§ **Source material**:
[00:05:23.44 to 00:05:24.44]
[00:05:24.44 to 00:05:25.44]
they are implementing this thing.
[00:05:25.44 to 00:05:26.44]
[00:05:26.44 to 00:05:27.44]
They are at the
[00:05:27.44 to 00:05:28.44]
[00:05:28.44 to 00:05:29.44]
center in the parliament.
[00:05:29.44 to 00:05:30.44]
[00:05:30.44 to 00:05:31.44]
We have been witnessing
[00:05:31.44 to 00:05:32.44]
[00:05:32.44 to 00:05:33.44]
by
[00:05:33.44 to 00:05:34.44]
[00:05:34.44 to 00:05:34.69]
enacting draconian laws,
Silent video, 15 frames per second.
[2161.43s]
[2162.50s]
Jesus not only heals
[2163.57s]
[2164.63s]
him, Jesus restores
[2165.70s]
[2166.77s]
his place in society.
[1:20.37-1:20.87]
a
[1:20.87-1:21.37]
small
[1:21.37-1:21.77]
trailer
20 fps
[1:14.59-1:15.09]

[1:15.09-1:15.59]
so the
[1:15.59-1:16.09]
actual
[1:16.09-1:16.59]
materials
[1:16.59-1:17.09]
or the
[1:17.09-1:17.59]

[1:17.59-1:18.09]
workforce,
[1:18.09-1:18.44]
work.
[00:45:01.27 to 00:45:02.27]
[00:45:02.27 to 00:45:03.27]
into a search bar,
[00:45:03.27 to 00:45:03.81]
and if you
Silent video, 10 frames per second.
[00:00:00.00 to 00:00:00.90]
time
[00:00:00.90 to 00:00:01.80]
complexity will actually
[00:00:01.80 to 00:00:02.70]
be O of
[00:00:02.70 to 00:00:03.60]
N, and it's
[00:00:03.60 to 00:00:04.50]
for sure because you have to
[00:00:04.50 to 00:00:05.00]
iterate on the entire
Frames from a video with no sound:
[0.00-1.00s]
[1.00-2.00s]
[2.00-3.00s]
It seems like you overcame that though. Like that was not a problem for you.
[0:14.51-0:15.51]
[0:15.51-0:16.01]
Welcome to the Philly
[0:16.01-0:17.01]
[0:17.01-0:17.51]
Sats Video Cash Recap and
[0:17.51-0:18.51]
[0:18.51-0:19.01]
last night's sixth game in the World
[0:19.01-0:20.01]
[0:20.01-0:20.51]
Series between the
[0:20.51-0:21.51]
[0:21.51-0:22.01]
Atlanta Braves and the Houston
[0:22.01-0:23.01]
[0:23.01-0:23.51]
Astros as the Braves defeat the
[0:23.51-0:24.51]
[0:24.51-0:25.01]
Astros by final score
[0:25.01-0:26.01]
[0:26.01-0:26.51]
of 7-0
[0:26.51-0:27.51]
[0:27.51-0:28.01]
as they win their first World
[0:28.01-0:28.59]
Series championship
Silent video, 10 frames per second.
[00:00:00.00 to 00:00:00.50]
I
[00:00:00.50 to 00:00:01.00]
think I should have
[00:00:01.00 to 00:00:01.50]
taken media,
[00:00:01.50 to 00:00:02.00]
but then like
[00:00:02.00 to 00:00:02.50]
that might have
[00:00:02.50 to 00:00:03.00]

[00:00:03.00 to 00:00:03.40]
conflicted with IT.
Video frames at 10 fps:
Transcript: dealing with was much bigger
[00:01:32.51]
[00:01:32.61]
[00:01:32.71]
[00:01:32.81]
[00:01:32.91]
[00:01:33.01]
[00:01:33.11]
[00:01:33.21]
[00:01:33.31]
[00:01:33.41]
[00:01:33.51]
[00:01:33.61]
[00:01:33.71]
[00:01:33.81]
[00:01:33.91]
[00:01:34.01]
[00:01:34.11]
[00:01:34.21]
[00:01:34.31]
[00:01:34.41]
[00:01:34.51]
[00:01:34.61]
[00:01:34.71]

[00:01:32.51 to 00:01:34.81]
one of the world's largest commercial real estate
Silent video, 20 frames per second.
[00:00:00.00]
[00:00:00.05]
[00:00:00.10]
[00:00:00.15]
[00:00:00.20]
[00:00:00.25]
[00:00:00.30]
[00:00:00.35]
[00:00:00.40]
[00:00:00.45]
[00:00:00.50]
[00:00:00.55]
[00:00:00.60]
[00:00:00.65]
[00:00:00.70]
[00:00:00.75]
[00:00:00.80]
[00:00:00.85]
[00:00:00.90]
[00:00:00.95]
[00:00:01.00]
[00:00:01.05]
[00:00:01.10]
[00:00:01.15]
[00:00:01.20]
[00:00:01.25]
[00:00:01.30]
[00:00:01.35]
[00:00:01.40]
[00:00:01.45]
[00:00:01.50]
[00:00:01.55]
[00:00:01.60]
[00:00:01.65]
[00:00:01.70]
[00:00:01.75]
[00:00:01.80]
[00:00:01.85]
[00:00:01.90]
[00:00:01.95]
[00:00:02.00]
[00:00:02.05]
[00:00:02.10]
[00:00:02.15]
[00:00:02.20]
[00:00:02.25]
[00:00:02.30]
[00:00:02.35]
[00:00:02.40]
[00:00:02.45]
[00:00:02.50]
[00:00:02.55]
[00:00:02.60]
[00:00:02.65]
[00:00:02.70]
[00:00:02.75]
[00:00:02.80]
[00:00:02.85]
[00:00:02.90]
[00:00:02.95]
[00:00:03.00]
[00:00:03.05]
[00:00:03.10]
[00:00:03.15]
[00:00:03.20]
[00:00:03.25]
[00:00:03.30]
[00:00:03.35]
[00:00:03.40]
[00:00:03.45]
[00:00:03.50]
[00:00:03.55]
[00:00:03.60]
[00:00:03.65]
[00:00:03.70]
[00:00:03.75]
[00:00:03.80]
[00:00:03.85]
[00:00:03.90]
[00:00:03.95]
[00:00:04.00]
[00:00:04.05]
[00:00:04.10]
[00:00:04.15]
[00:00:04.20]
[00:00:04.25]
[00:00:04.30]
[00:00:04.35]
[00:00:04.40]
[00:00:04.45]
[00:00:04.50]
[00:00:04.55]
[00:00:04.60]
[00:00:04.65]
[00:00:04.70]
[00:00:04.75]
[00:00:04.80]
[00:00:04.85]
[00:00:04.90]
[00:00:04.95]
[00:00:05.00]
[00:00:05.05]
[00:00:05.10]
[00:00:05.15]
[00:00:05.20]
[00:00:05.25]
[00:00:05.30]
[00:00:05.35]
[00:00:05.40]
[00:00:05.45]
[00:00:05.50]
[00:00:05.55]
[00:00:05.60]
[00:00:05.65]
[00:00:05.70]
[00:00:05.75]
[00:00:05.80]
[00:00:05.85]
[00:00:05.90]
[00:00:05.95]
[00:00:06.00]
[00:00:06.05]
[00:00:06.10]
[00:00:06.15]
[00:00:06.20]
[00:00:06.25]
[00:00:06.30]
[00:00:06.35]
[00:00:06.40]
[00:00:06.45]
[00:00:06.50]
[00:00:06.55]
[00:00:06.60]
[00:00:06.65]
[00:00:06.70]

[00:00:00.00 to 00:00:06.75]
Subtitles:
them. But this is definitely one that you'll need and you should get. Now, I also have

§ **Task item**: Your task for the entries above: copy exactly the span starting with the line with "[00:00:01.70]" and going on through the line with "[00:00:02.80]", both lines included, and nothing else.

§ **Result**:
[00:00:01.70]
[00:00:01.75]
[00:00:01.80]
[00:00:01.85]
[00:00:01.90]
[00:00:01.95]
[00:00:02.00]
[00:00:02.05]
[00:00:02.10]
[00:00:02.15]
[00:00:02.20]
[00:00:02.25]
[00:00:02.30]
[00:00:02.35]
[00:00:02.40]
[00:00:02.45]
[00:00:02.50]
[00:00:02.55]
[00:00:02.60]
[00:00:02.65]
[00:00:02.70]
[00:00:02.75]
[00:00:02.80]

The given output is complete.